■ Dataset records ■
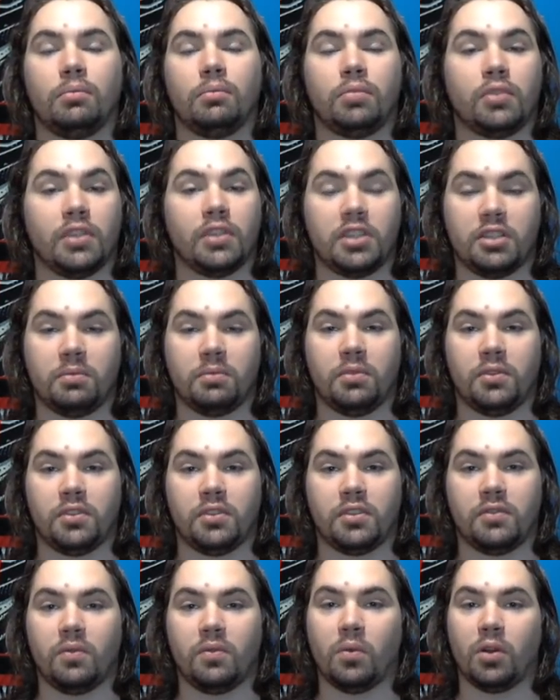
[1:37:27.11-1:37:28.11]

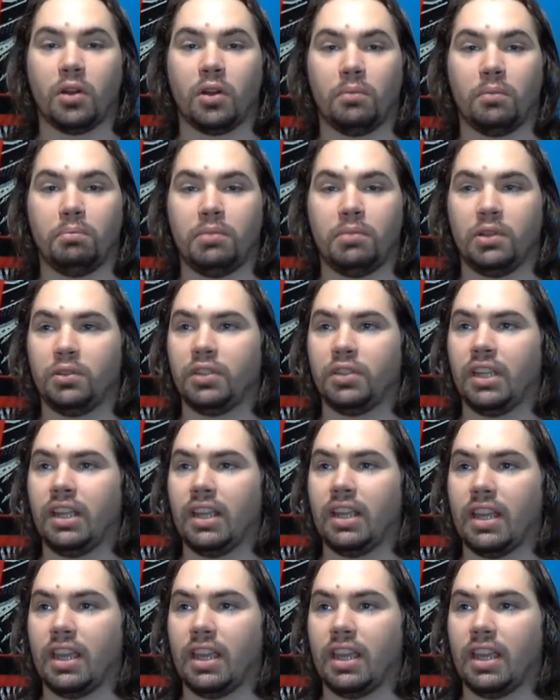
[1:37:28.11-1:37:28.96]
principles for building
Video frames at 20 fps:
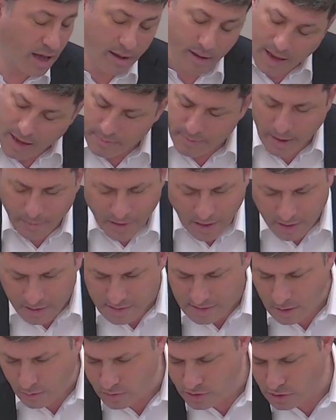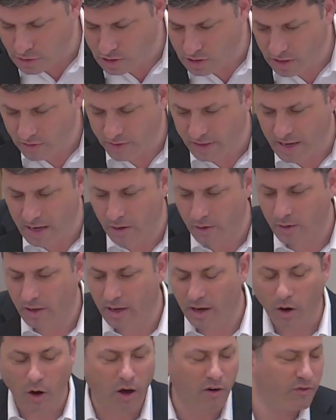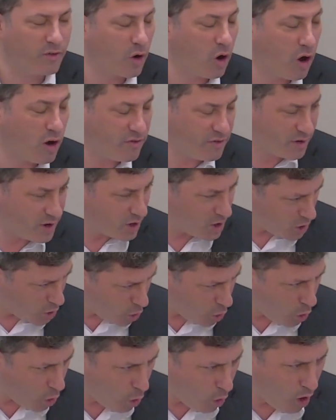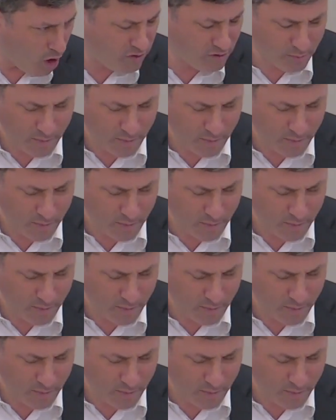I'm, I'm not going to say which yeshiva now. Off, off, off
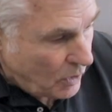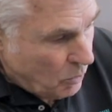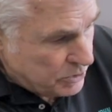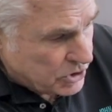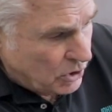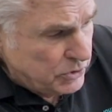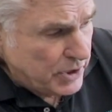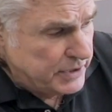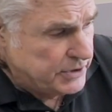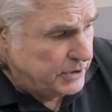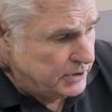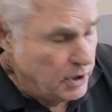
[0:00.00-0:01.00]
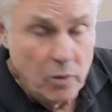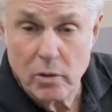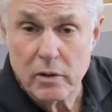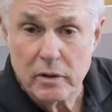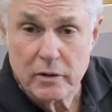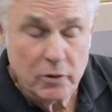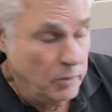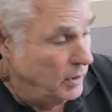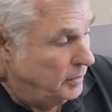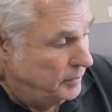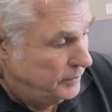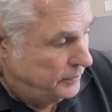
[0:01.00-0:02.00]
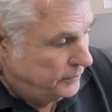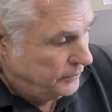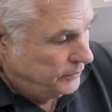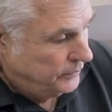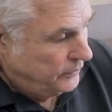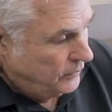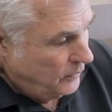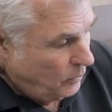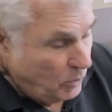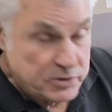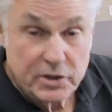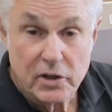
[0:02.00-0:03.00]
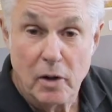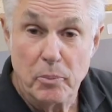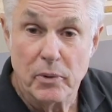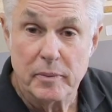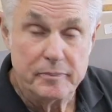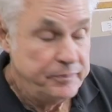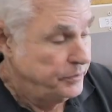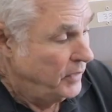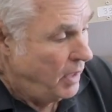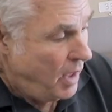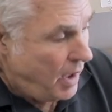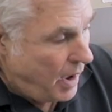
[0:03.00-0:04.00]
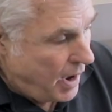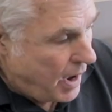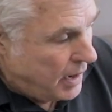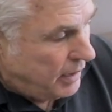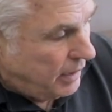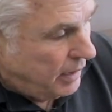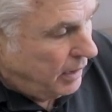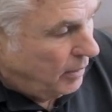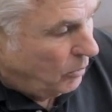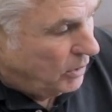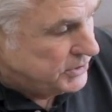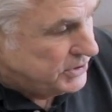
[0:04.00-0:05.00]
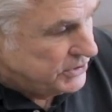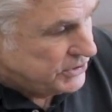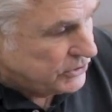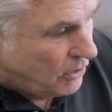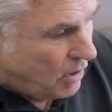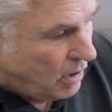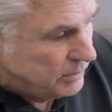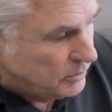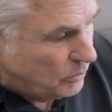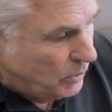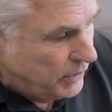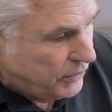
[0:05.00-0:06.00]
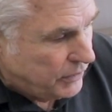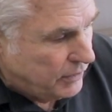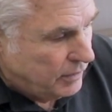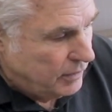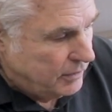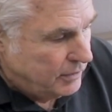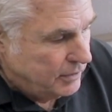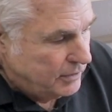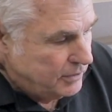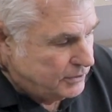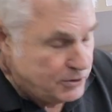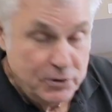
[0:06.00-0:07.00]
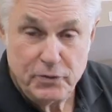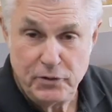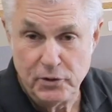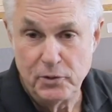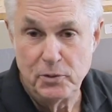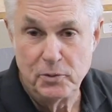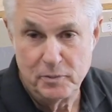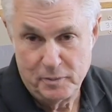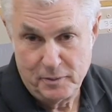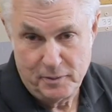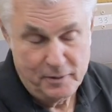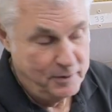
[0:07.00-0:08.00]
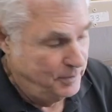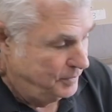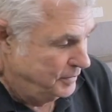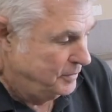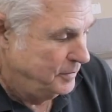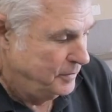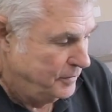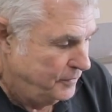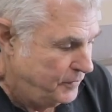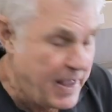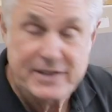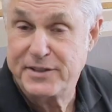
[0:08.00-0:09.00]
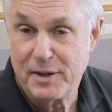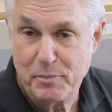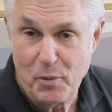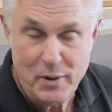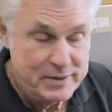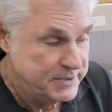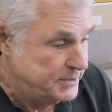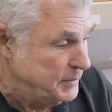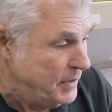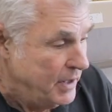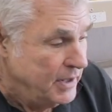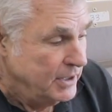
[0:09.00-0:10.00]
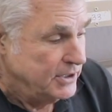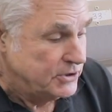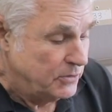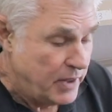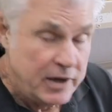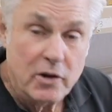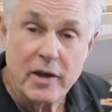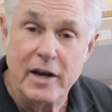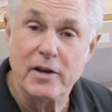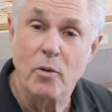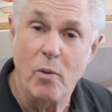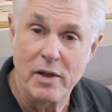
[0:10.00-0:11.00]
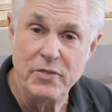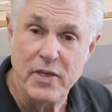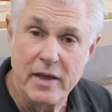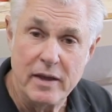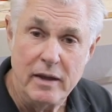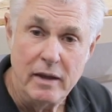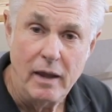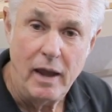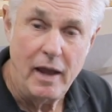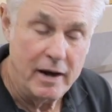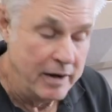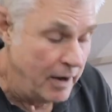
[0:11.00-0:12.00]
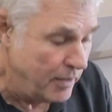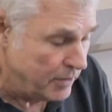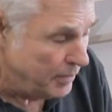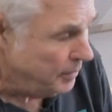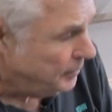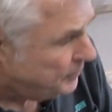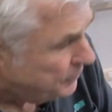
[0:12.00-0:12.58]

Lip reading: which goes onto the lower grille, was a culprit. And it was installed with too few fastening points. So then you get into one thing and another,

■ Exercise objective ■
Only the lines from the one with "[0:02.00-0:03.00]" through the final line of the entries belong in the answer, set down exactly, with both ends included and no pictures.

■ Exercise solution ■
[0:02.00-0:03.00]
[0:03.00-0:04.00]
[0:04.00-0:05.00]
[0:05.00-0:06.00]
[0:06.00-0:07.00]
[0:07.00-0:08.00]
[0:08.00-0:09.00]
[0:09.00-0:10.00]
[0:10.00-0:11.00]
[0:11.00-0:12.00]
[0:12.00-0:12.58]

Lip reading: which goes onto the lower grille, was a culprit. And it was installed with too few fastening points. So then you get into one thing and another,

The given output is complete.